3. Dusseldorf is a dynamic place currently experiencing a boom in growth and activity with the city almost doubling in size during the week days. What are some of the ways you are managing these flows ? And what are some measures you are putting in place to ensure sustainability in the long term?
Düsseldorf is an attractive commuter destination: 300,000 people come to the city every day to work or learn – and this trend is rising. To date, almost three out of four of these commuters have traveled by car. In contrast, 65% of the city’s population of around 640,000 have access to the network of buses, trains, and bicycles. This quota must also be the target for commuters so that we can significantly reduce pollution levels and achieve our climate targets. The city council recently declared a climate emergency and agreed on climate neutrality until 2035. This is not a self-runner – the topic of traffic turnaround in particular is a major challenge.
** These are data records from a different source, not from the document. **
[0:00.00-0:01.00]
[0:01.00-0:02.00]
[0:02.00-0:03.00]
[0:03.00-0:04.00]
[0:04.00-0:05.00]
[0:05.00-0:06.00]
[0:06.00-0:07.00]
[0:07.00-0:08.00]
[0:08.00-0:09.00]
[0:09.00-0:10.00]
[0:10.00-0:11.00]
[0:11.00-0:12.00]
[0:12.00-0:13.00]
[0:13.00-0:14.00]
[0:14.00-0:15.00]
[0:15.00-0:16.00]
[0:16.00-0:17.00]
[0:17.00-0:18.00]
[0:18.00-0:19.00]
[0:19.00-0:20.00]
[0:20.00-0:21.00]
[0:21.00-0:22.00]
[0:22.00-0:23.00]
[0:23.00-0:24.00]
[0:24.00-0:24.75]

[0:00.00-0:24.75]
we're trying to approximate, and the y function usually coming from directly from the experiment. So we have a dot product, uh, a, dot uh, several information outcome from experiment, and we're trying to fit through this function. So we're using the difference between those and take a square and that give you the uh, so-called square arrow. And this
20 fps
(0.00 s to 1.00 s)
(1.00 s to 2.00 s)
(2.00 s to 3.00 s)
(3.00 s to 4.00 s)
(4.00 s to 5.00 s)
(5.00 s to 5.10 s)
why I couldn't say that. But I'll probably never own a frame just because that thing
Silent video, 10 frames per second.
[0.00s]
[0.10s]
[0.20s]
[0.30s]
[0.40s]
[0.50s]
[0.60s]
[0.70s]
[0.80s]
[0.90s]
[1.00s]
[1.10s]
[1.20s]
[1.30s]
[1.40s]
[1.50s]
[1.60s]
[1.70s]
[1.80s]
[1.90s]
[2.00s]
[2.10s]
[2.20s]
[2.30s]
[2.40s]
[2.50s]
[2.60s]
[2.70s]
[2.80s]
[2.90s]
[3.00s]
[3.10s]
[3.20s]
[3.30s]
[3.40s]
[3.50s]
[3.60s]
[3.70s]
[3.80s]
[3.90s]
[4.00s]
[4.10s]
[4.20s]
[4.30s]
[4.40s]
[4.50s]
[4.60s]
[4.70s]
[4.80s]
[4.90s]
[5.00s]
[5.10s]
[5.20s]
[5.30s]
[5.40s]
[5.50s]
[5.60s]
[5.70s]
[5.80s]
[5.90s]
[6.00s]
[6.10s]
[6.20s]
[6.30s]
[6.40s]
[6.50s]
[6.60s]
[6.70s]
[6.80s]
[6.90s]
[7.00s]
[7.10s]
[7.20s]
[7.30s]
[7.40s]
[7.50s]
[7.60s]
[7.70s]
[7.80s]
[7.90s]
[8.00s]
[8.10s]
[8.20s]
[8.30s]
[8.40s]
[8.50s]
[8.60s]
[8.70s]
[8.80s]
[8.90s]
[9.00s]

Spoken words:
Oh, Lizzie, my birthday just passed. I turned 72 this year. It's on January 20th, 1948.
A mobility society should accelerate the process of traffic turnaround with new ideas. We also want to achieve what was managed in Copenhagen – but in our own way in Düsseldorf: a widely accepted right of way for buses, trains and bicycles. We are by no means at the end of our thinking, but we have already made some progress towards making environmentally friendly mobility more attractive: new light rail lines, fast metro buses and shorter intervals in public transport are firmly planned. Sharing offers, which combine a ticket for all public transport with a best-price bill, and mobile stations should make it possible to switch between modes of transport on the fly. We want to ensure that people prefer to travel by bicycle, bus and train – and move without cars.
4. Your multifaceted approach to refugee integration resulted in the Refugee Round Table to address immediate needs. What have been some of the successes and challenges of this approach?
Since 2011, the number of refugees has risen nationwide – also in Düsseldorf. The rapid influx of new refugees posed completely new challenges for integration. Mayor Thomas Geisel initiated the Asylum Round Table in Autumn 2014 in order to accommodate the refugees as optimally as possible and improve their living conditions. Administration, politics, welfare associations, churches, police, housing companies and refugee initiatives discussed where asylum seekers could be accommodated. Further topics included improvement of medical care, the health situation, social care, school integration and language courses. The participants of the Round Table met regularly to find solutions to current problems. We don’t want to hide the fact that the city’s integration policy has not been applauded everywhere. In Düsseldorf – as in other cities – there were marches by xenophobic, partly right-wing groups. We can be proud that our city has not given in to this – even if xenophobia has not completely disappeared and we have to be vigilant that it does not grow.
The Asylum Round Table of the state capital Düsseldorf met a total of 18 times and was suspended in April 2018 in view of the falling numbers of refugees. The newly created Office for Migration and Integration no longer focuses on creating new accommodation, but on improving the housing situation of refugees.
In June 2019 a total of 5646 refugees were still registered in Düsseldorf. By comparison, in January 2017 a total of 7,708 refugees were registered in Düsseldorf, the highest number ever. The city has invested around 50 million euros in the construction of refugee shelters.